▶ **Required action**
Take the line containing "[32:27.47-32:28.47]" and every line below it through the end of the entries, and output them verbatim, pictures excluded.

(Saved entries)
━━━

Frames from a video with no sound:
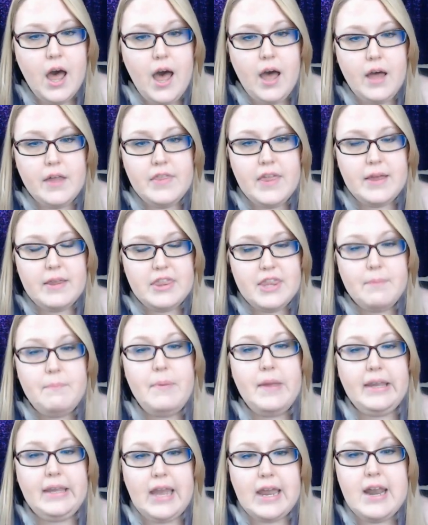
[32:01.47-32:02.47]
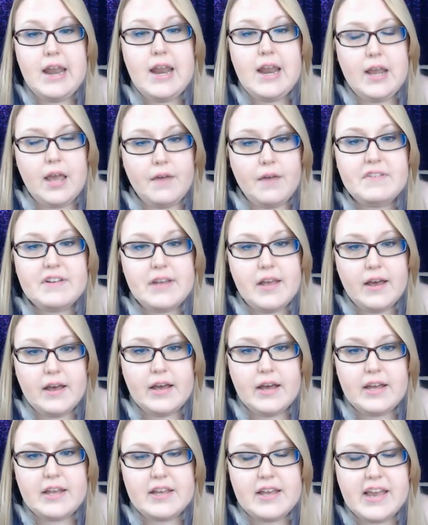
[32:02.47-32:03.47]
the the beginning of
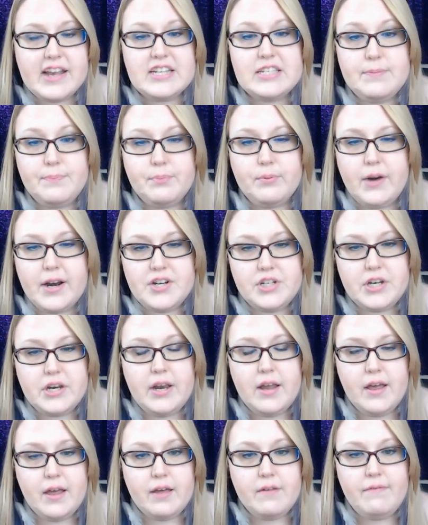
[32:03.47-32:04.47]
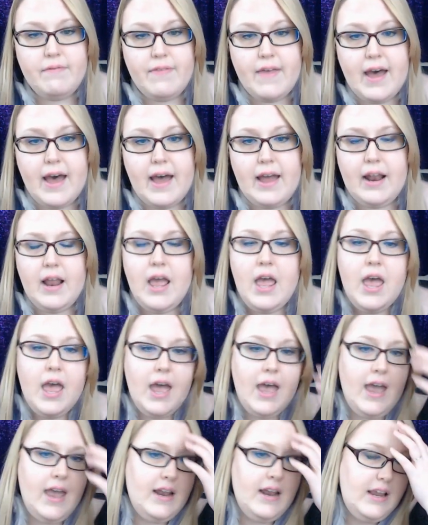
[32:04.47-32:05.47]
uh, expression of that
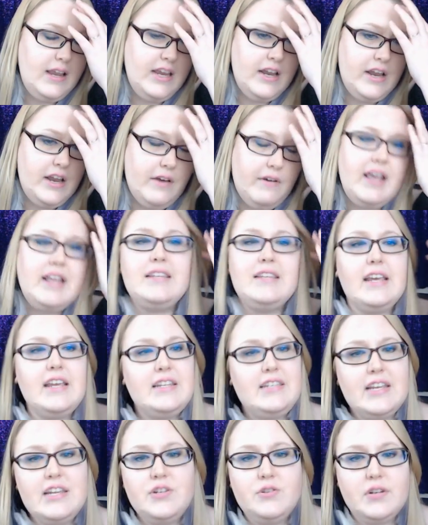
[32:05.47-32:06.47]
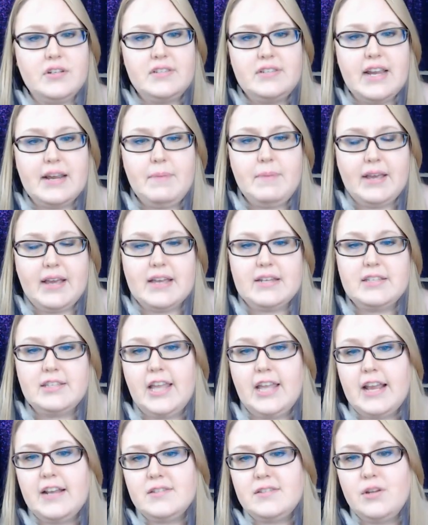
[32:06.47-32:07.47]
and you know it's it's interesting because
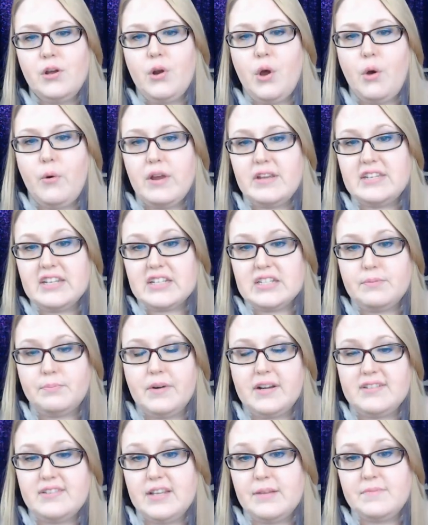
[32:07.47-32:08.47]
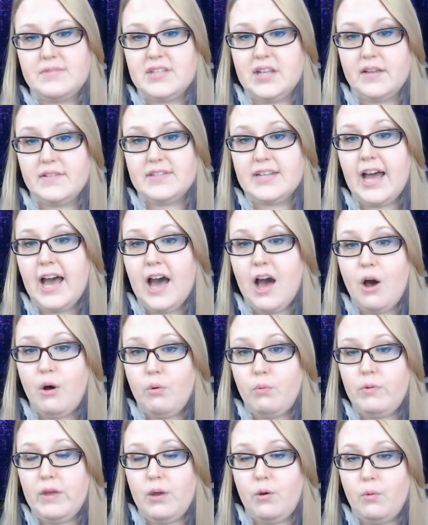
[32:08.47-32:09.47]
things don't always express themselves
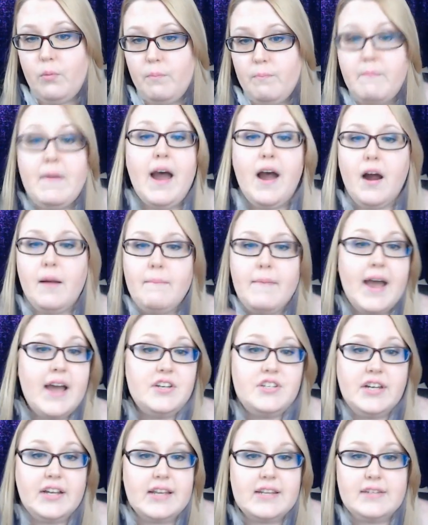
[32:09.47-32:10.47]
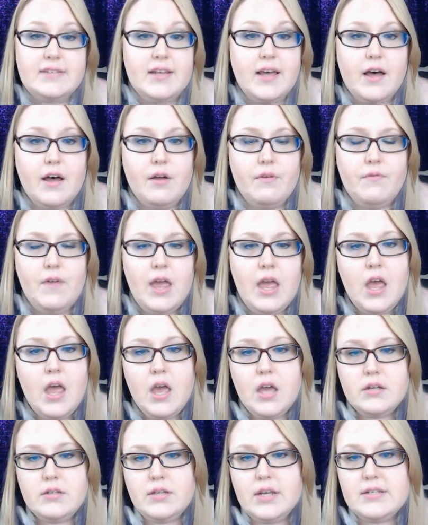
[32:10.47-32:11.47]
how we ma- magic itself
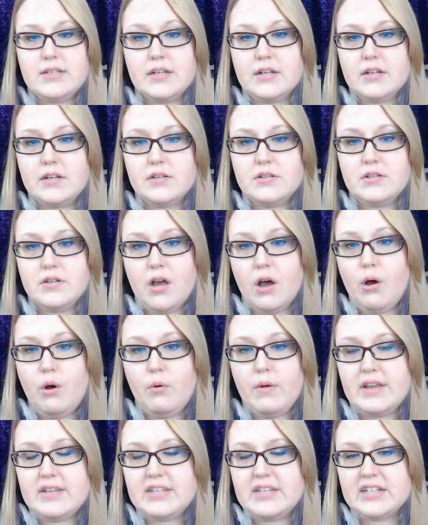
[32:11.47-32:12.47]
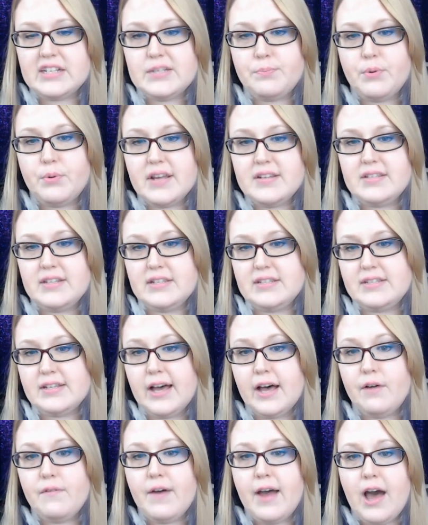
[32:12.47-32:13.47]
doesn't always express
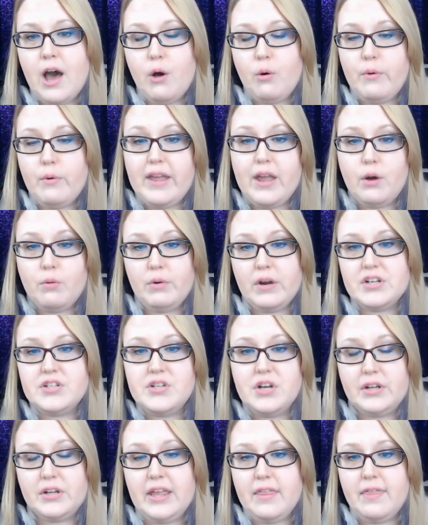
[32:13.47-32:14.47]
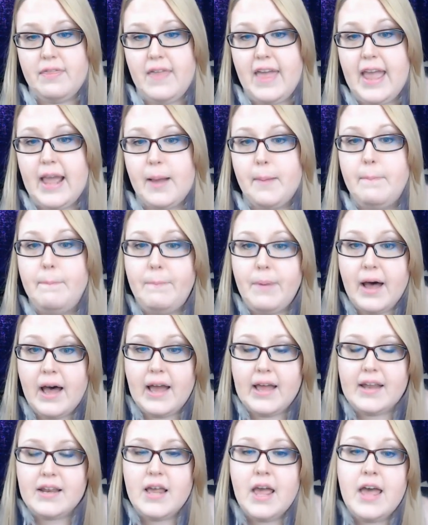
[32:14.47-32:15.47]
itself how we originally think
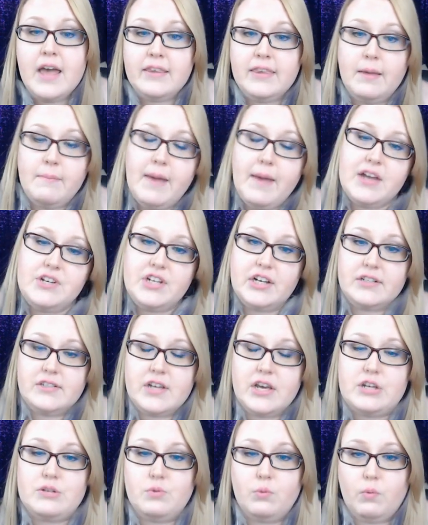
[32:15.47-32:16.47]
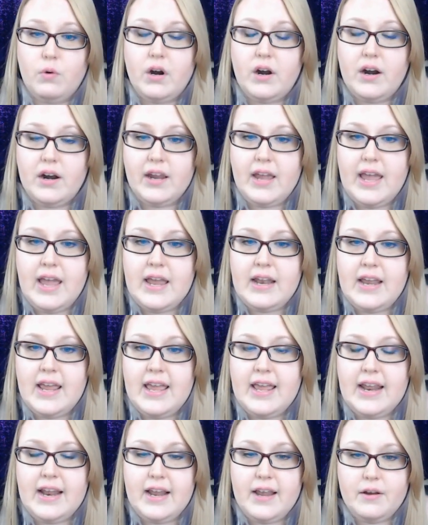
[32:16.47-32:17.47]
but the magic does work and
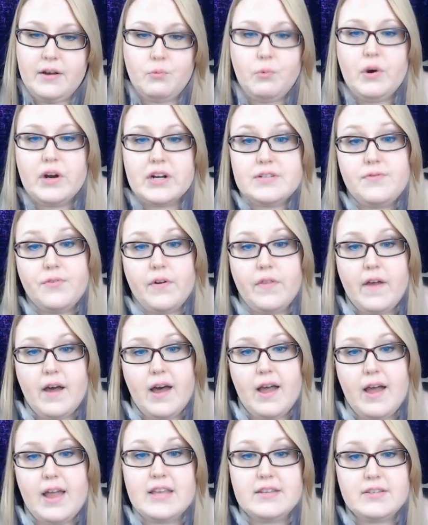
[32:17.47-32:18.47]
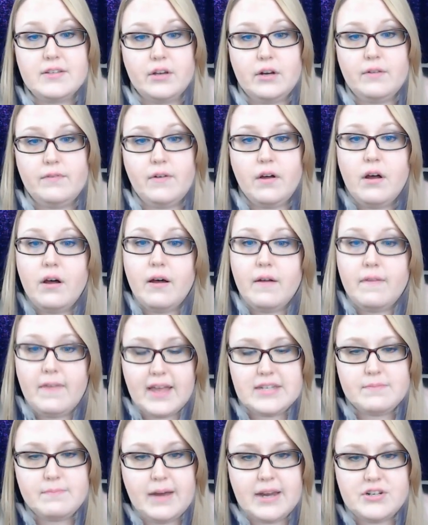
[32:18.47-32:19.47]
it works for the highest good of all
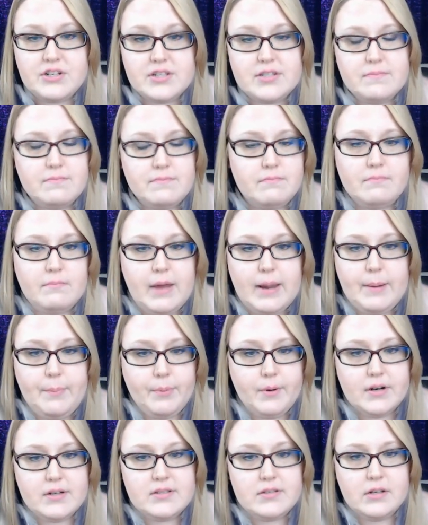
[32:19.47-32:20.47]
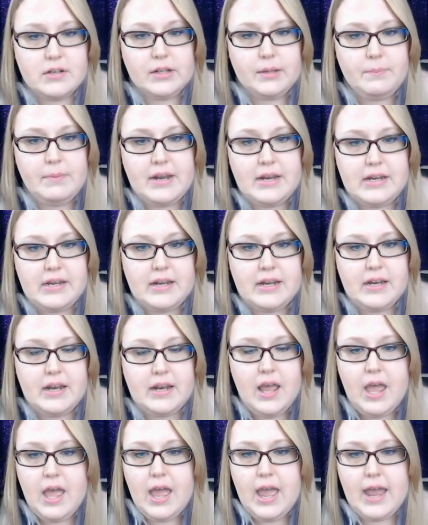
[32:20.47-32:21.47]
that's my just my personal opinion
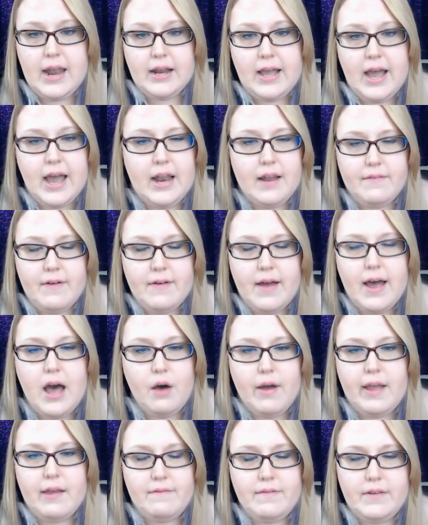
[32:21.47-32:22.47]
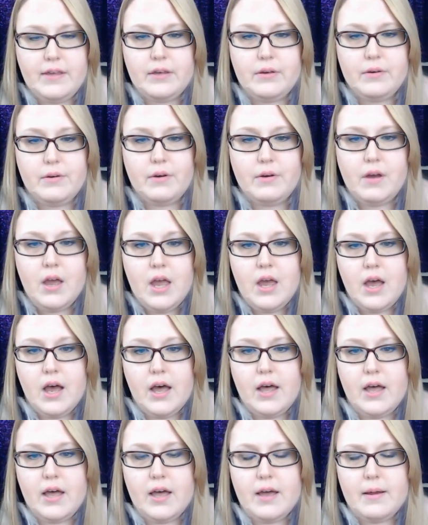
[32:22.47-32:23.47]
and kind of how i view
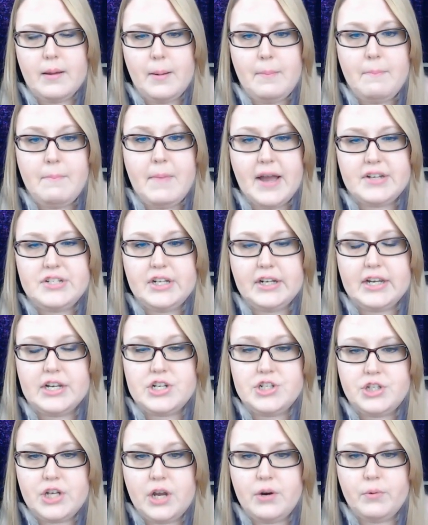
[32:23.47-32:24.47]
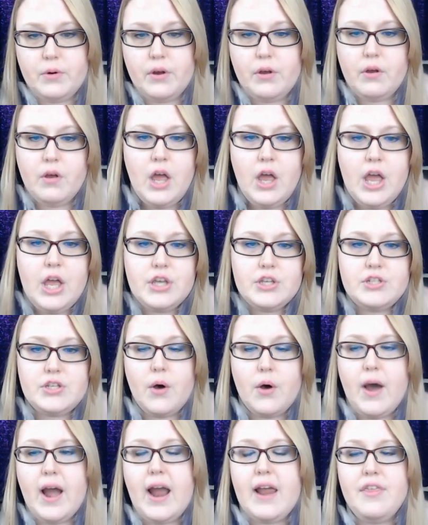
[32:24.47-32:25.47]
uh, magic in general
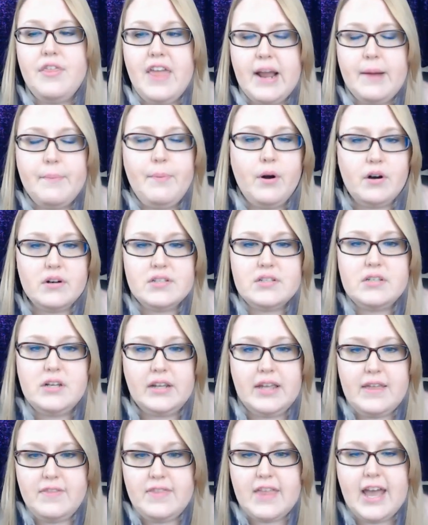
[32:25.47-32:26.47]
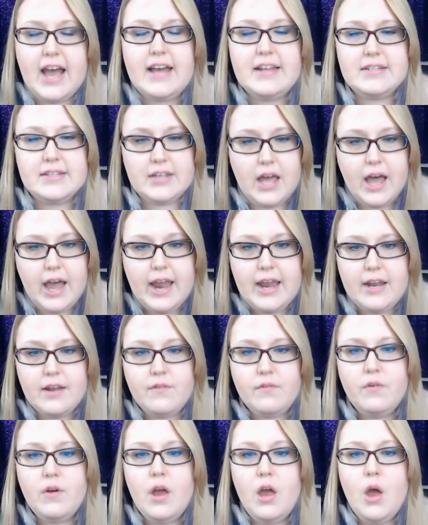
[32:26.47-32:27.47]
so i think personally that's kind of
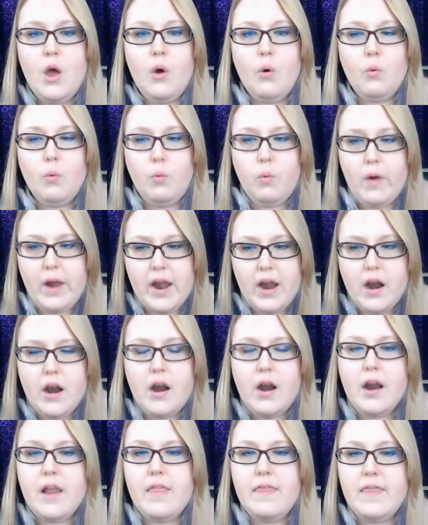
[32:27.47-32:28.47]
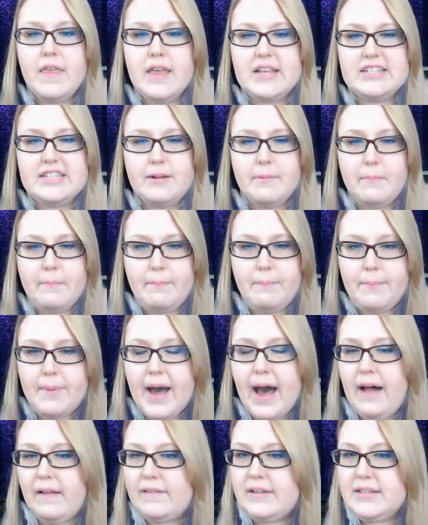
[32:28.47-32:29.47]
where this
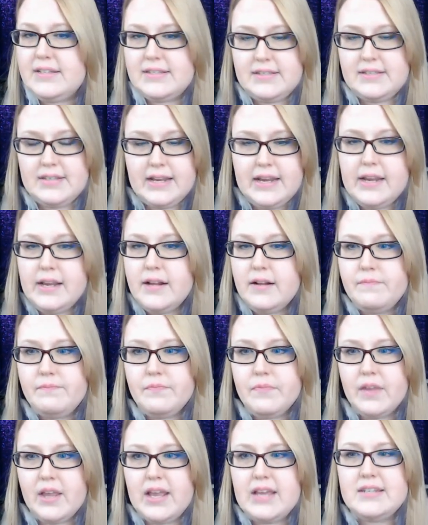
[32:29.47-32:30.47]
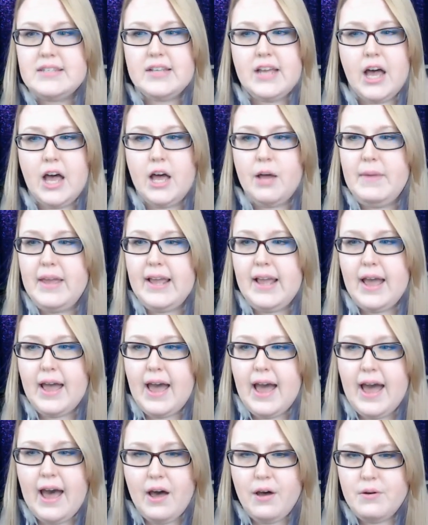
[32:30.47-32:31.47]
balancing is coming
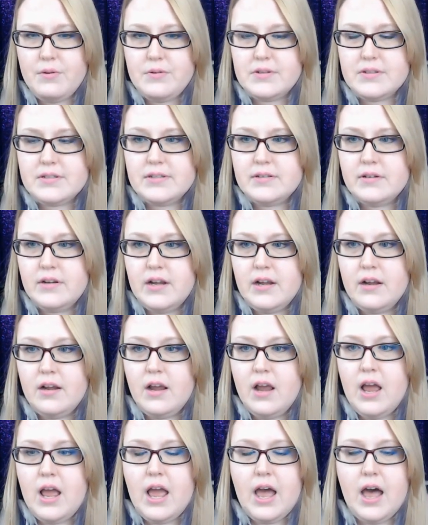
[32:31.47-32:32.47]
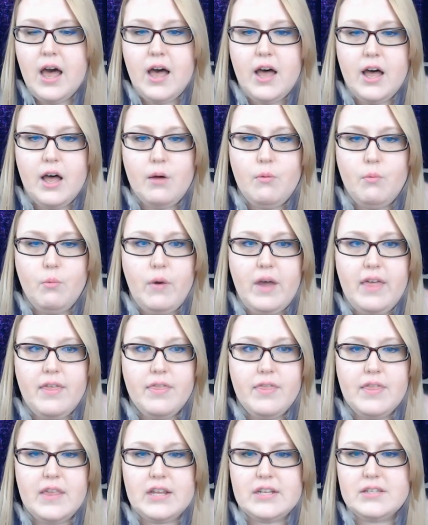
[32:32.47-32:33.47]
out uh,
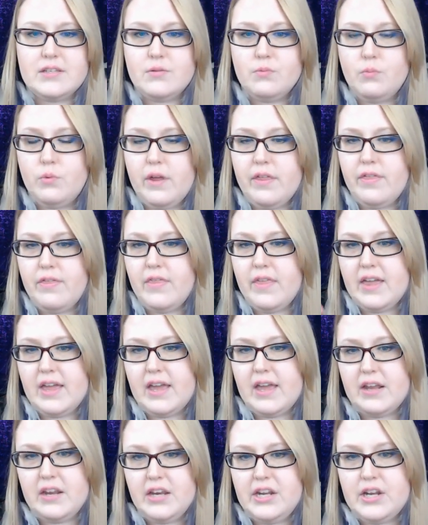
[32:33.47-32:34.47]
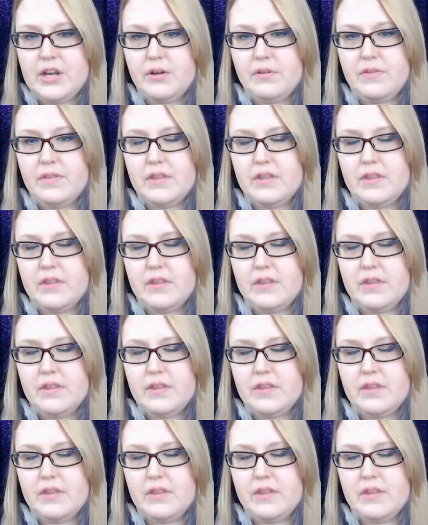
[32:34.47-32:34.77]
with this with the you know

━━━

▶ **Output of the task**
[32:27.47-32:28.47]
[32:28.47-32:29.47]
where this
[32:29.47-32:30.47]
[32:30.47-32:31.47]
balancing is coming
[32:31.47-32:32.47]
[32:32.47-32:33.47]
out uh,
[32:33.47-32:34.47]
[32:34.47-32:34.77]
with this with the you know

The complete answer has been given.